(Beginning of SUPPLIED MATERIAL)
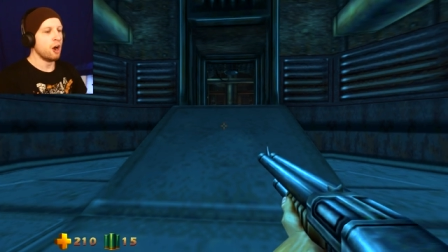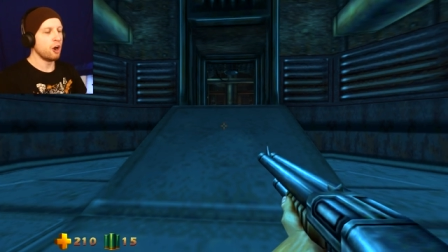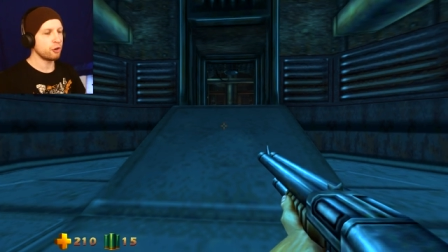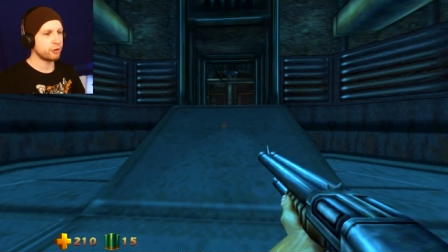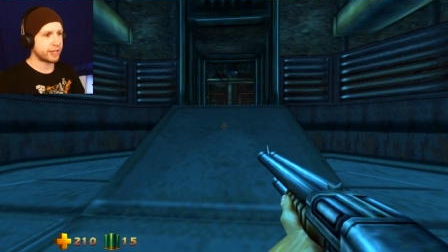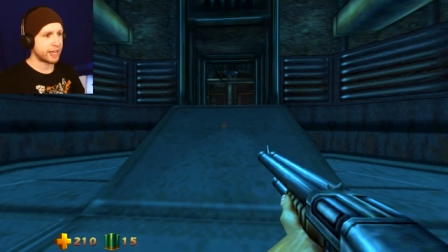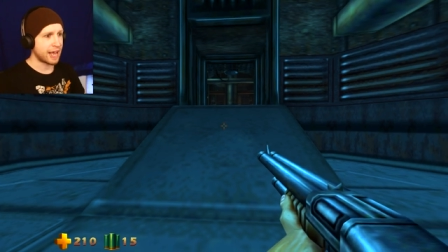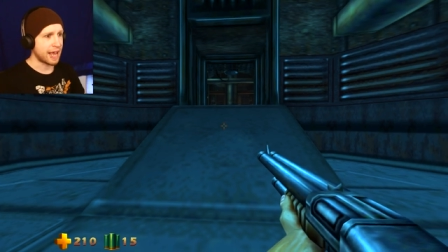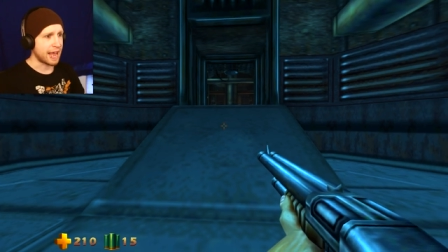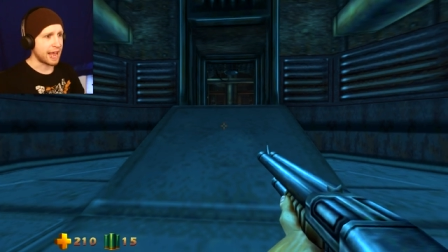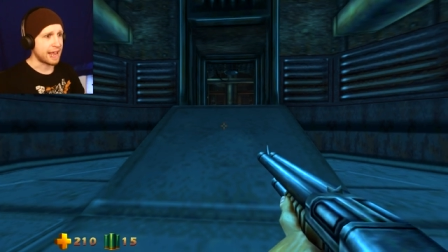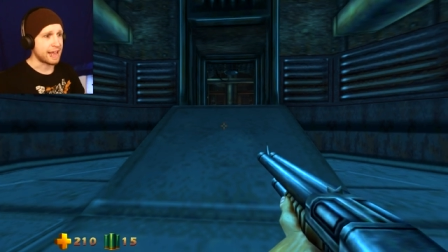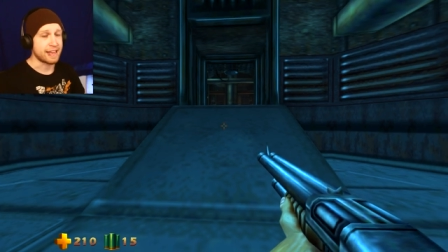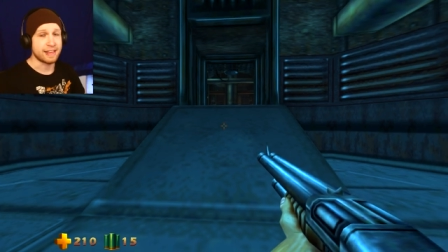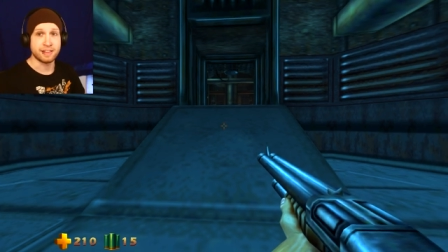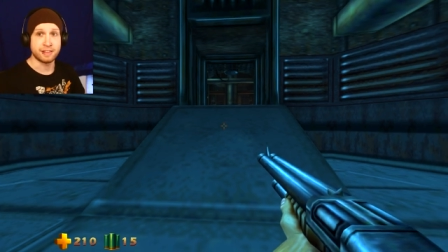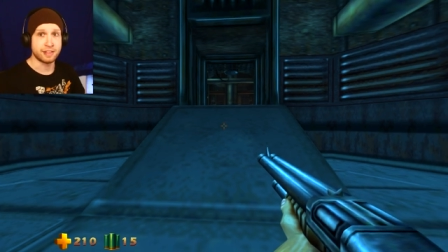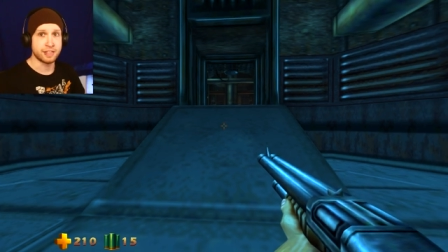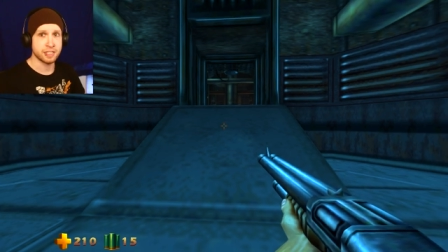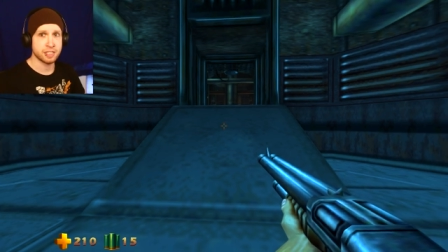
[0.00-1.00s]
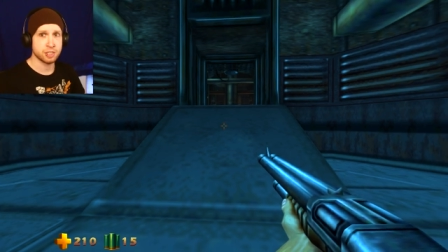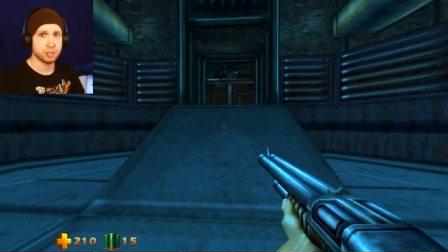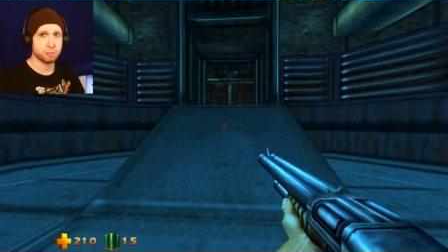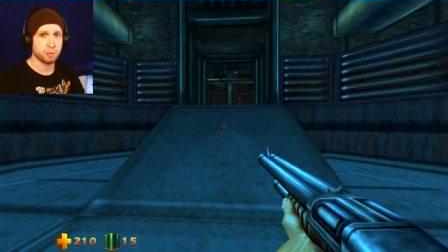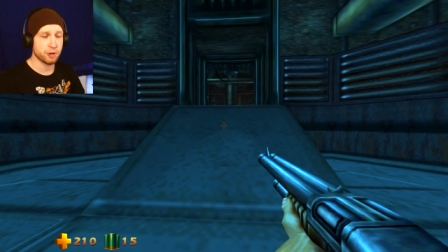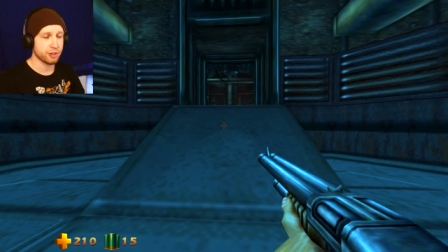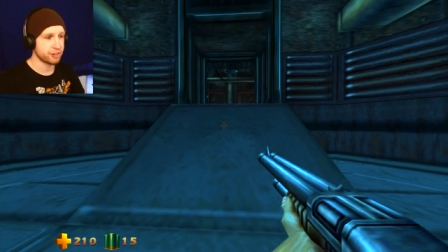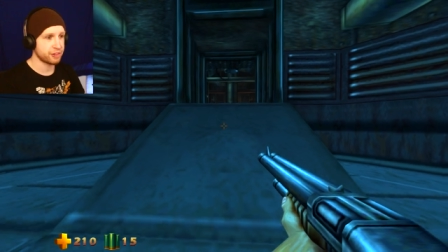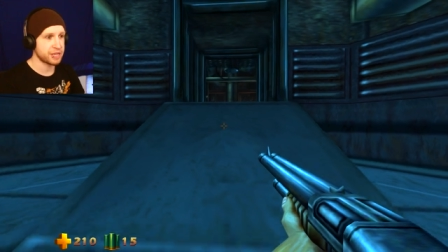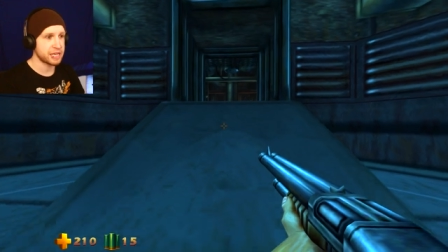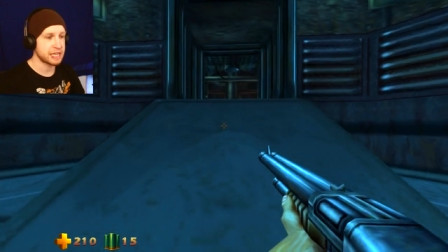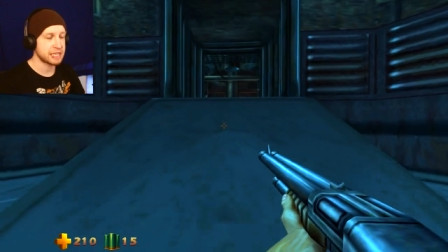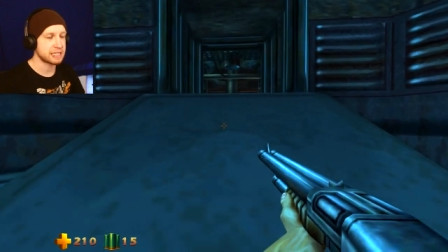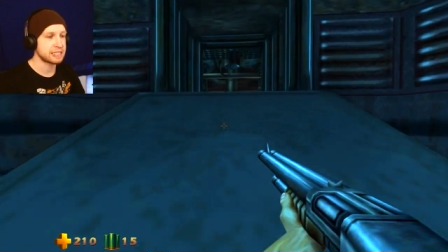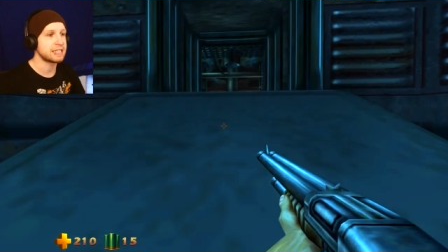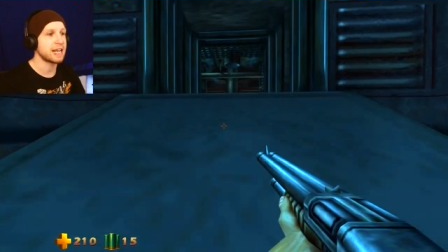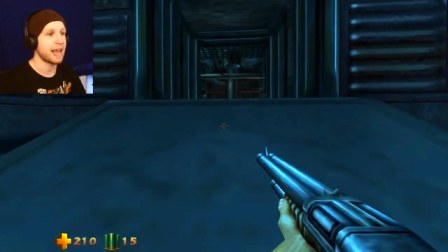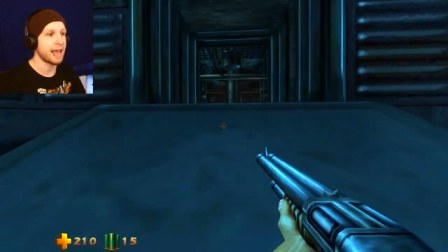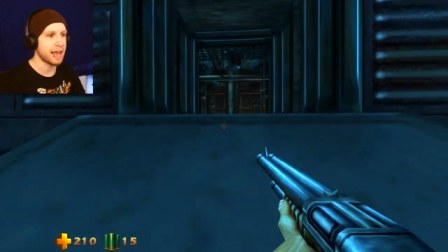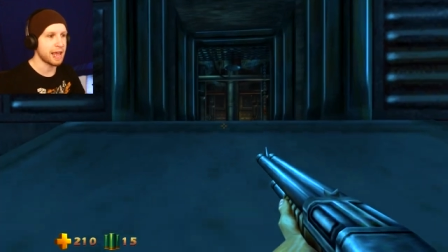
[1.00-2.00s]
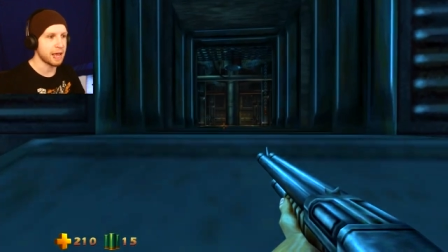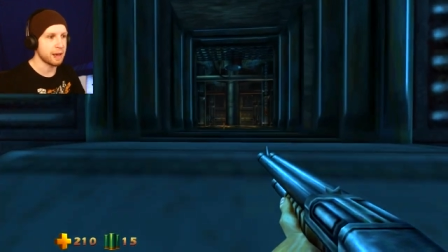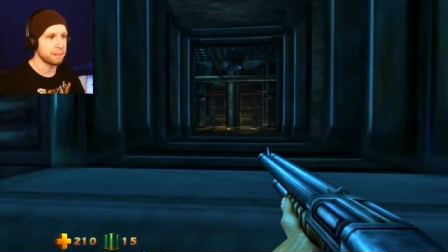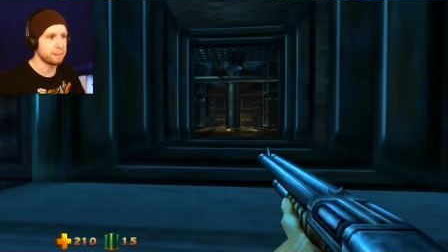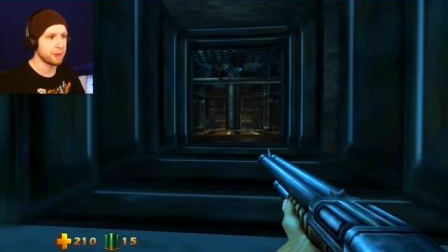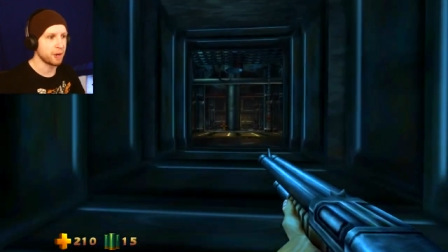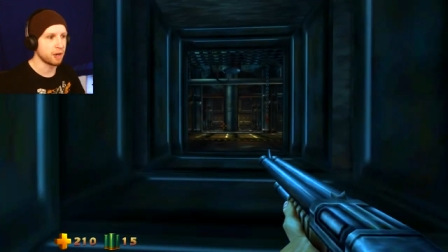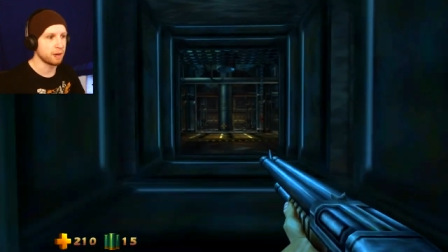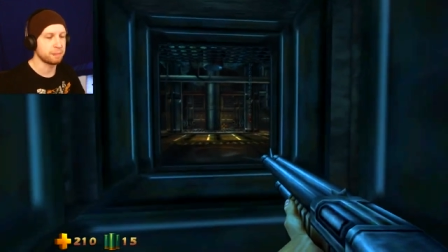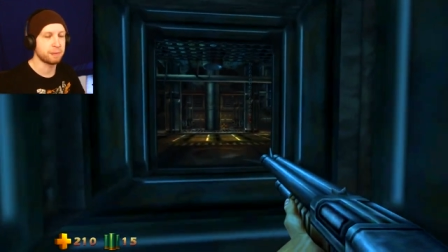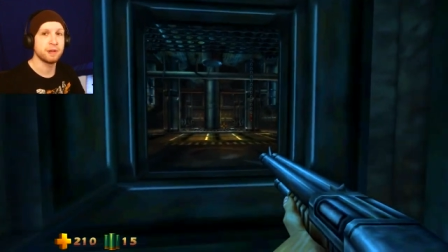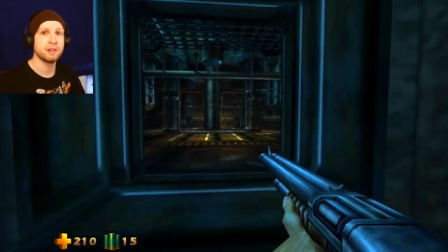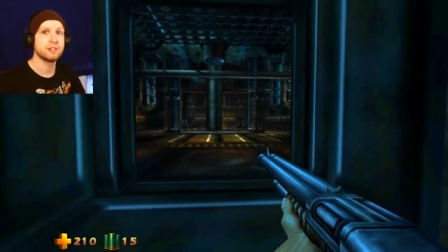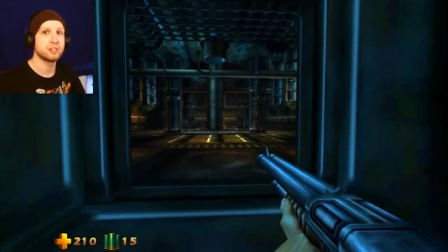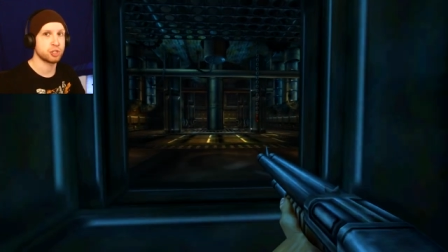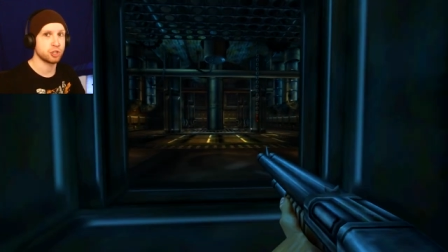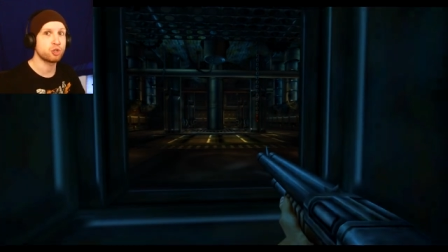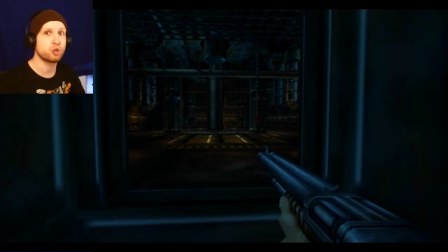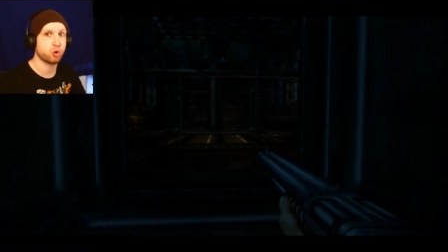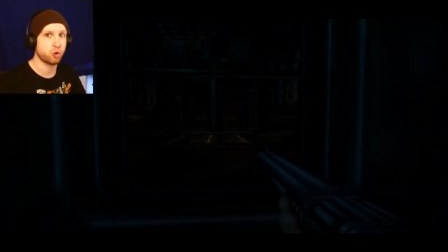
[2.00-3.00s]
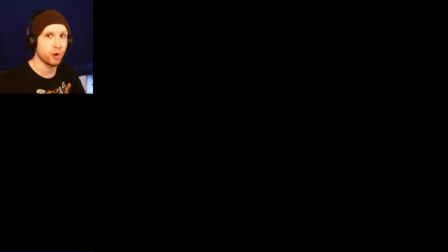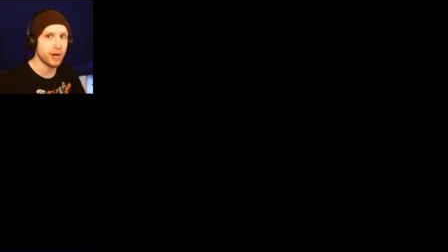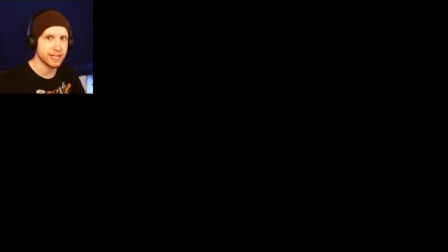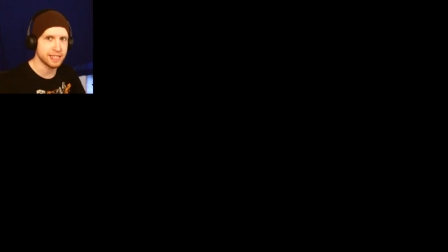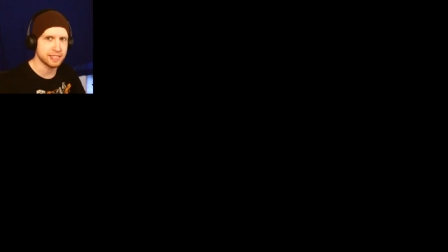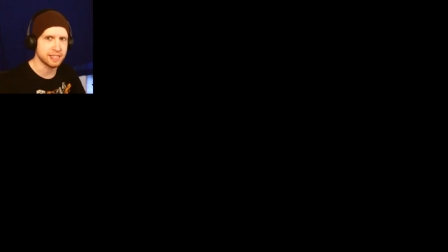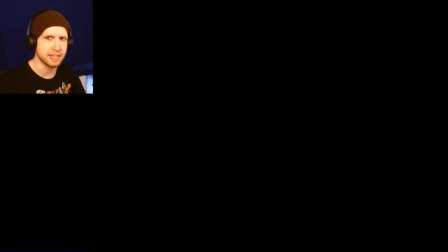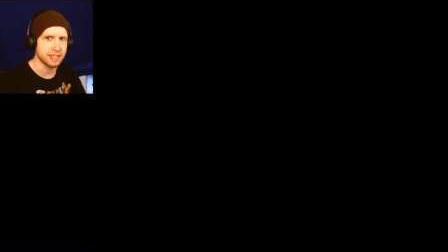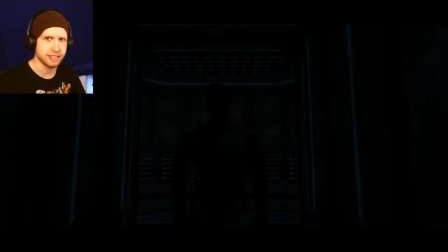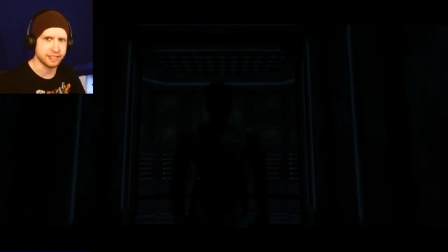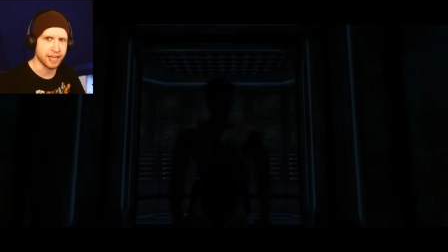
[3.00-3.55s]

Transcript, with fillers: Okay, this is where things amp up to crazy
(End of SUPPLIED MATERIAL)
**WORK INSTRUCTION:**
The expected response is every entry above, repeated exactly, pictures removed.

**EXERCISE RESPONSE:**
[0.00-1.00s]
[1.00-2.00s]
[2.00-3.00s]
[3.00-3.55s]

Transcript, with fillers: Okay, this is where things amp up to crazy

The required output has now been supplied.